Fantastic shot Wally!


----------



## soxOZ (Dec 13, 2007)

Buddy's mom forever said:


> Very handsome boy.





Blondie said:


> WOW! What a terrific looking boy you've got! Just want to reach out and hug him, sweet face and all!





rik said:


> Beautiful photo of your handsome boy





CAROLINA MOM said:


> Gorgeous shot of your handsome Maccers, love it.





FeatherRiverSam said:


> What a lovely portrait...you've truly captured that genuine golden retriever look!!! *It's amazing what you can portray in a black & white photo.* Nice work! Pete





Otter said:


> Fantastic shot Wally!


*Many thanks to everybody, I truly appreciated it, but how can anyone take a bad photo when you have a handsome boy like Maccers... ...*
*I do love photos in B&W John, they can sometimes express the feelings more that colour...*


----------



## Always51 (Feb 19, 2012)

He is beautiful in black and white ...love his curly coat!!


----------



## Rob's GRs (Feb 25, 2007)

That is a great picture !!


----------



## Dexter12 (Feb 10, 2012)

Great photo! He's very expressive.


----------



## soxOZ (Dec 13, 2007)

Always51 said:


> He is beautiful in black and white ...love his curly coat!!





Rob's GRs said:


> That is a great picture !!





Dexter12 said:


> Great photo! He's very expressive.


Many thanks to all of you for your kind comments about my lovely boy Maccers... 
I just love B&W shots of our gang, as they seem to be ageless... ..

Just a few more of them... I can't remember if I had shown any of these before but if so, I hope you don't mind and don't get too bored...

#2... Maccers...









#3... Maccers...









#4... Maccers...









#5... And our girl Maesie in also in B&W...









#6... Maesie...









#7... This is one of my favorites of Maccers that I took a while back..


----------



## Otter (Feb 23, 2011)

#2 is awesome Wally. Maccers eye is perfect.


----------



## AquaClaraCanines (Mar 5, 2006)

Oh my goodness, is he ever beautiful! Do you run your hands through those curls for hours? He is precious. You're a great photographer too!


----------



## Angelina (Aug 11, 2011)

What a handsome guy! He looks serious!

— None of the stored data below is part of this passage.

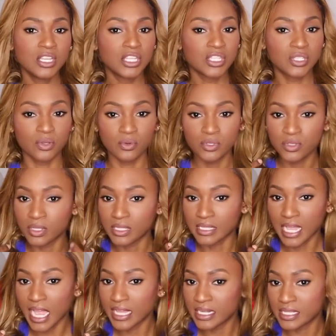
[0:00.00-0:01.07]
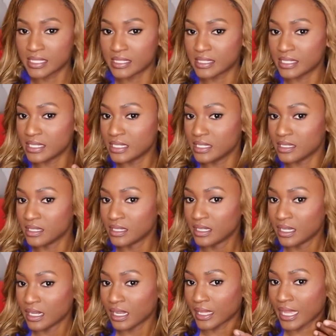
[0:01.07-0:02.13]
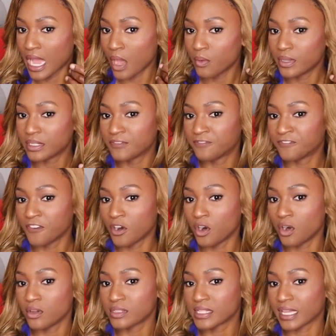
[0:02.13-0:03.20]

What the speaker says: so you can kind of see like how it falls,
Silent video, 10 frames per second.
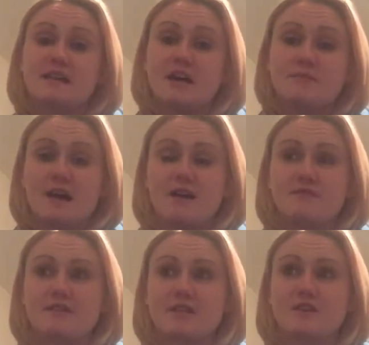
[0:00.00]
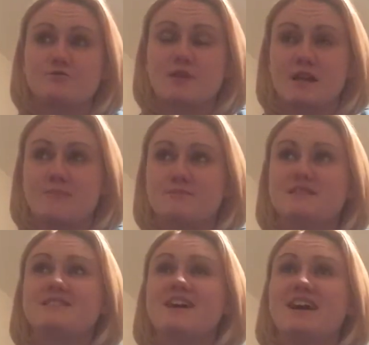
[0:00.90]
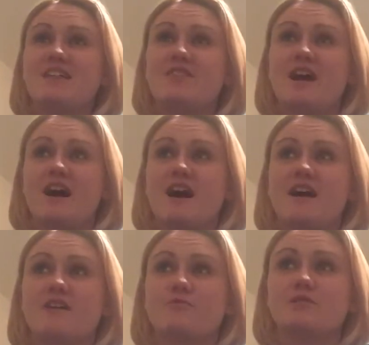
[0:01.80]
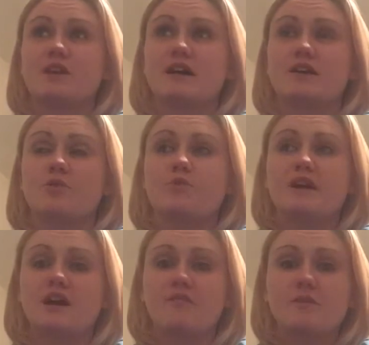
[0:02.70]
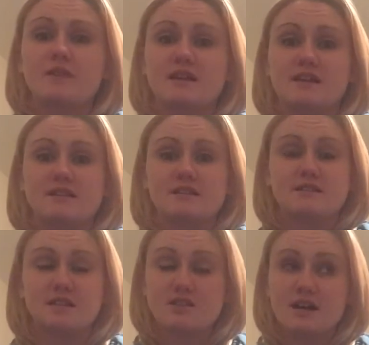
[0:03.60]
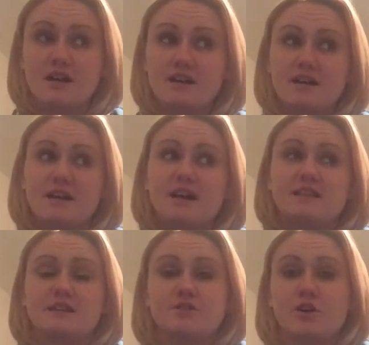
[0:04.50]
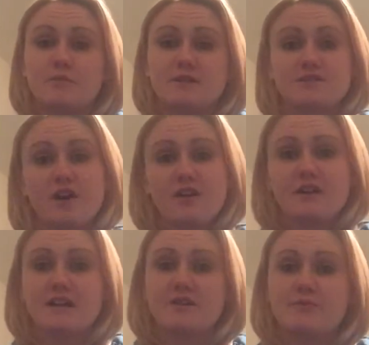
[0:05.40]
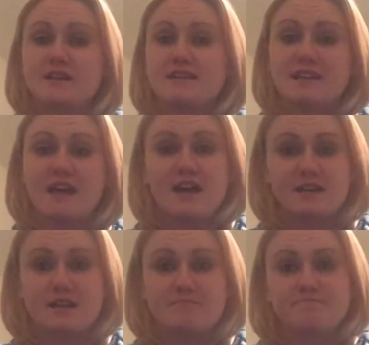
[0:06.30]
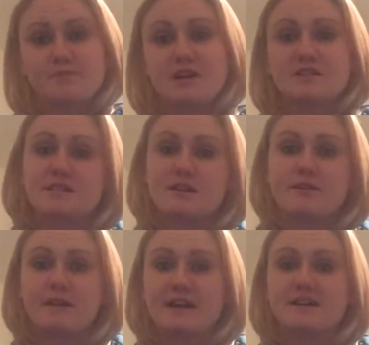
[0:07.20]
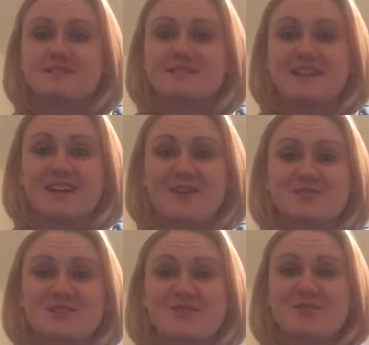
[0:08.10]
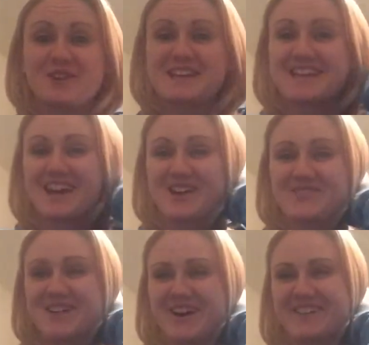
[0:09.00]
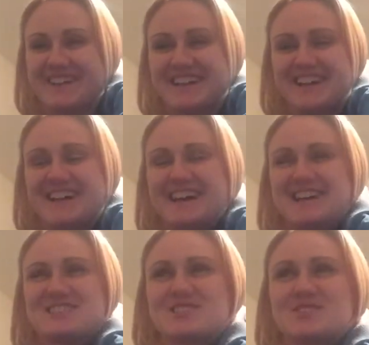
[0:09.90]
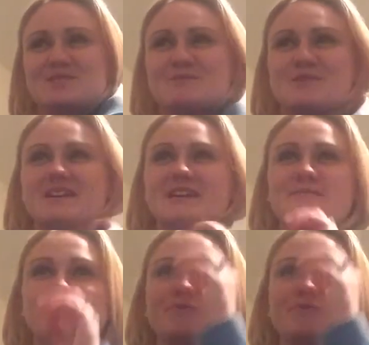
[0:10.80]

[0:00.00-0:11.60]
kept having like dreams that I would like wake up from an anesthesia and they told me, sorry, we didn't get any. We got 0 eggs. And I was like freaking out about it. And so this morning,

How old is he?


----------



## Angelina (Aug 11, 2011)

We just crossed posts...the rest of those pictures are stunning!


----------



## soxOZ (Dec 13, 2007)

Otter said:


> #2 is awesome Wally. Maccers eye is perfect.


Thanks Joe, the 85 is great to use at 1.4....



AquaClaraCanines said:


> Oh my goodness, is he ever beautiful! Do you run your hands through those curls for hours? He is precious. You're a great photographer too!


Thank you, and that's what I do everyday, his curls are just great...
And thanks for the kind word about my photography...



Angelina said:


> What a handsome guy! He looks serious! How old is he?


Yeah he does give that serious look in photos, but believe me this 9 1/2 year old boy has a smile on his face more than that the serious look shown here... ...



Angelina said:


> We just crossed posts...the rest of those pictures are stunning!


Thank you very much, I'm glad you liked the shots of both my boy Maccers and my girl Maesie...


----------